Despite the heavy force imbalance and inferior aircraft, the flying leathernecks shot down or sent limping away 36 enemy planes. This achievement came with a price, however: Fifteen Marine aircraft and their pilots were lost, including Parks.
Meanwhile, anti-aircraft fire and Zero fighters intercepted Marine Dauntless and Vindicator bombers attacking the Japanese fleet, suffering horribly while scoring only minor damage against the Japanese ships. Eleven Marines were shot down, including the mission commander.
But as Marines wrestled with inferior aircraft, carrier-based Navy aircraft were able to turn the tide of battle.
After attacking Midway, the massive Japanese air armada returned to its four carriers to rearm and refuel, and that’s where the Navy found them.
Navy dive-bombers and fighters sank three of the four Japanese carriers — each of which was loaded with fuel and ammunition-laden aircraft — and seriously crippled the fourth, which was sunk later in the day.
The next day, as the Japanese fleet limped away from Midway, the Marines again went on the attack. Led by Capt. Marshall Tyler, who was Marine Scout Bomber Squadron 241’s third commanding officer in less than 24 hours, Marines in six Dauntless and six Vindicator bombers attacked two stricken Japanese ships.
Capt. Richard Fleming led the formation of Vindicators in the attack, as he had done twice the day before, and attacked the cruiser Mogami. Peppered by anti-aircraft fire during his approach and with his plane burning furiously, Fleming stayed the course and dropped his bombs against the Japanese ship. In doing so, however, he slammed into the ship’s after turret, causing extensive damage and engulfing the ship in flames. For his courage he was posthumously awarded the Medal of Honor.
All told, 49 Marines were killed in the battle, and 53 were wounded. In addition, the carrier Yorktown was sunk, nearly 100 planes — Marine and Navy — were lost, and facilities on the contested island were severely damaged.
Still, the battle was an unmitigated American victory. The Japanese lost four carriers, several escort ships, more than 325 planes, and their ability to wage offensive naval operations.
Two months later, to honor the Marines who fought at Midway, the airfield on Guadalcanal was dubbed Henderson Field in honor of Maj. Lofton Henderson, who died leading the first wave of dive-bombers against the Japanese on June 4.
But the battle for Midway was also a turning point for Marine aviation in the war: The Corps’ losses helped prompt stepped-up production of newer and better aircraft to carry it through the war.
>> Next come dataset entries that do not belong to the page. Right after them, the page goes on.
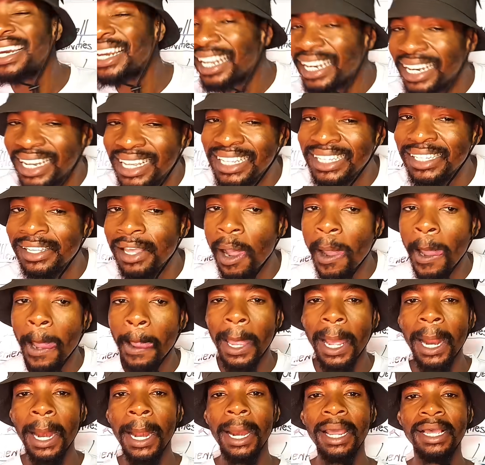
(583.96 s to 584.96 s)
release
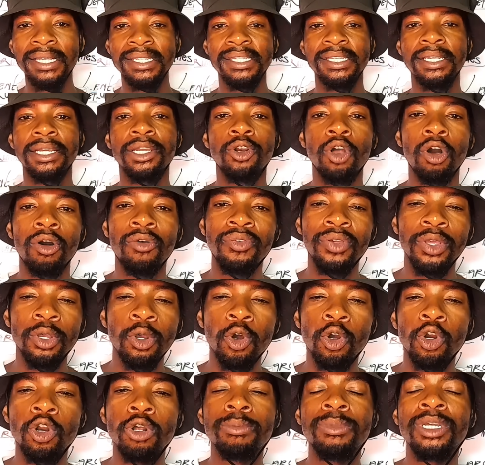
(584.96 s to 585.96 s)
a lesson of
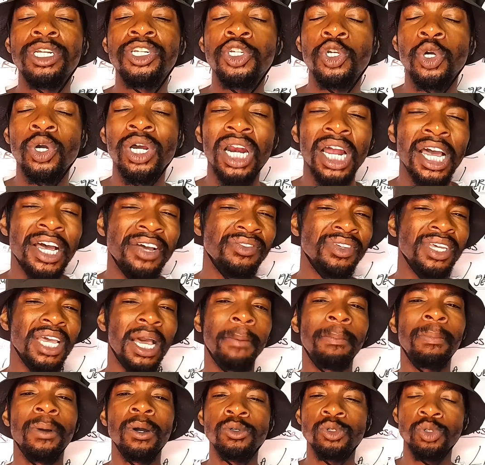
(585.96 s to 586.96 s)
economic geography
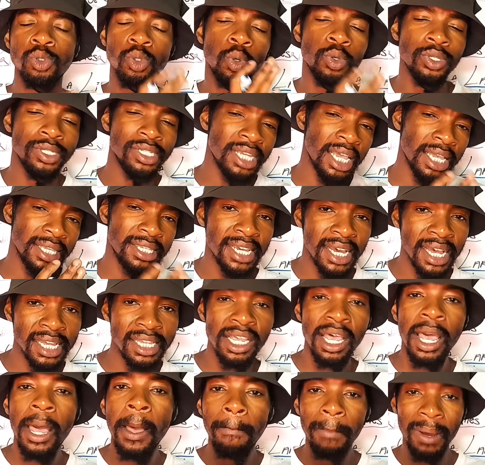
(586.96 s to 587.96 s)
about those sectors.
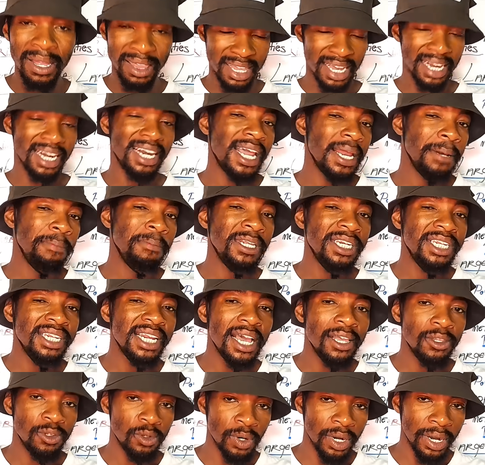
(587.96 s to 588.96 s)
But then let me
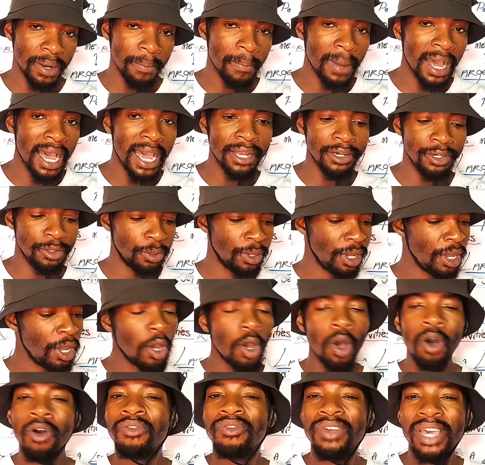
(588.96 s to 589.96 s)
try to remind you.
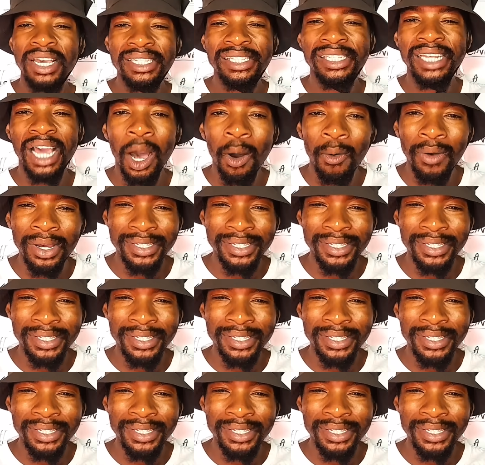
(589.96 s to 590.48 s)
Obviously, our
The writer, a gunnery sergeant, is deployed to Afghanistan with the 22nd Marine Expeditionary Unit.
07-21-04, 10:59 AM #2
"MIDWAY" by Walter Lord is an excellent blow-by-blow account of this historic Naval engagement.This is an excellent account of Marine Corps Aviation and Lore.Major Hendersons story in particular.He knew there wasn't a chance in Hell of returning,He led his squadron in anyway with amazing results.Also in the pages of "Midway" is Ensign George Gay's story,who was the only Officer on both sides to witness the entire engagement and survive,albeit,bobbing in the Ocean hiding under an un-inflated raft.Bless those Marines and Sailors,Things would be very different today had they not stepped up and performed so Valiently.